Only the lines from the one containing "[0:07.00-0:08.00]" through the end of the listing are to be repeated, exactly and without pictures.

BEGIN

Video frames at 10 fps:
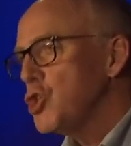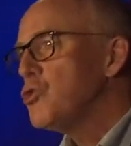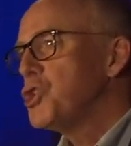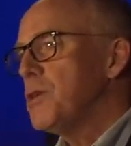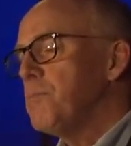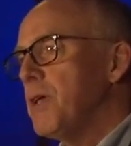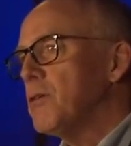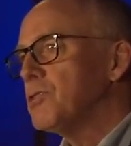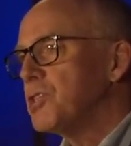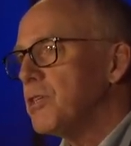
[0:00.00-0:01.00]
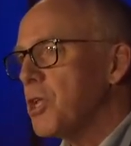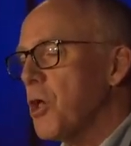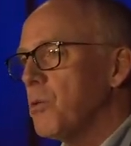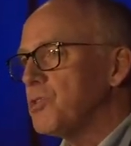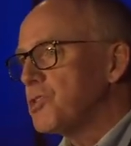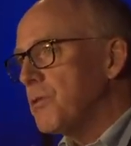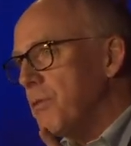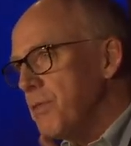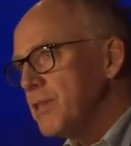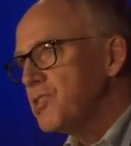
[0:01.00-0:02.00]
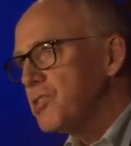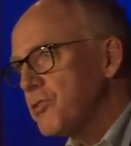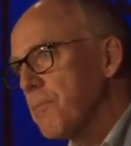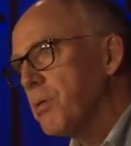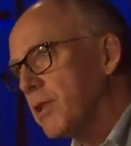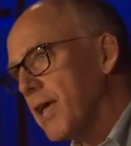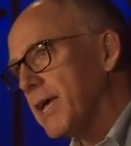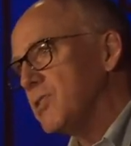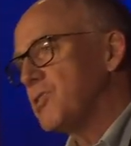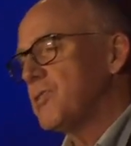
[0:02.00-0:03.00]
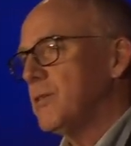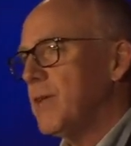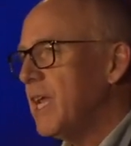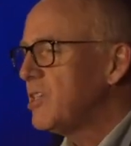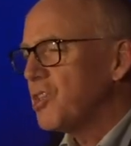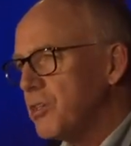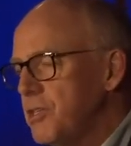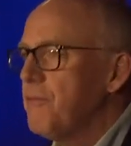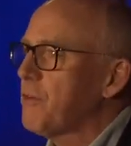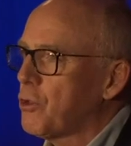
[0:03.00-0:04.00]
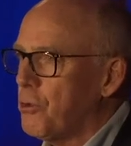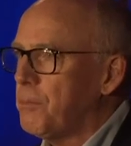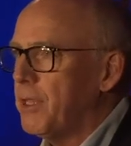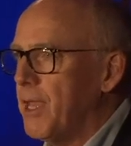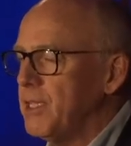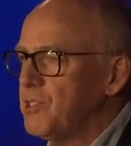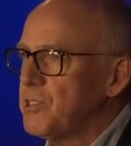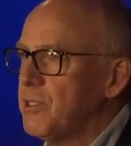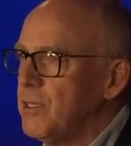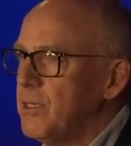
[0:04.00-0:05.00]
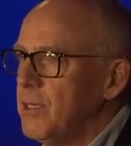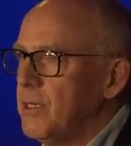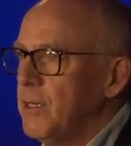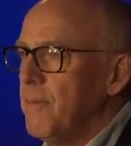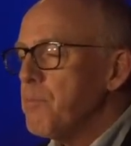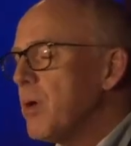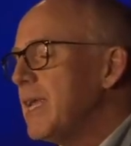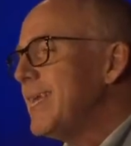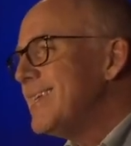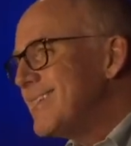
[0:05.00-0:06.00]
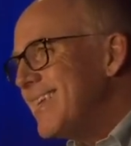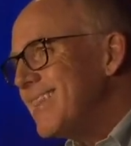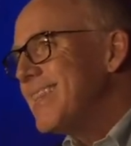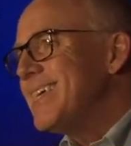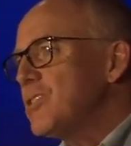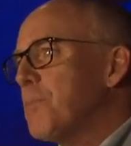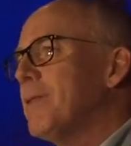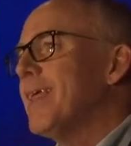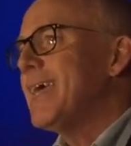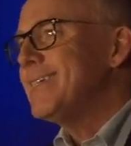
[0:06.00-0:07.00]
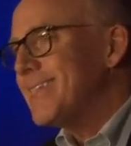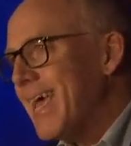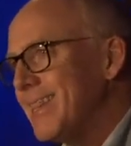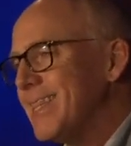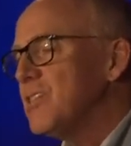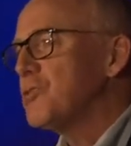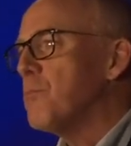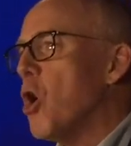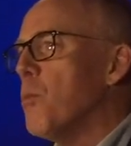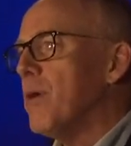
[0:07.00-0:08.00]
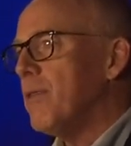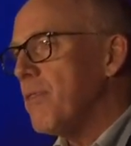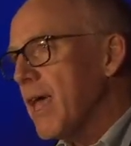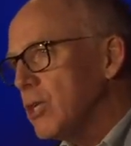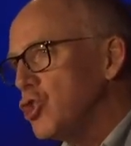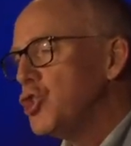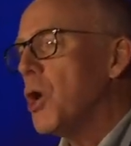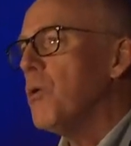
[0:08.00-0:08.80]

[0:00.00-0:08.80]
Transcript: Eugene Peterson notes this is the place, and it's a difficult place, but it is in this place and this moment that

END

▸ **Finished task**
[0:07.00-0:08.00]
[0:08.00-0:08.80]

[0:00.00-0:08.80]
Transcript: Eugene Peterson notes this is the place, and it's a difficult place, but it is in this place and this moment that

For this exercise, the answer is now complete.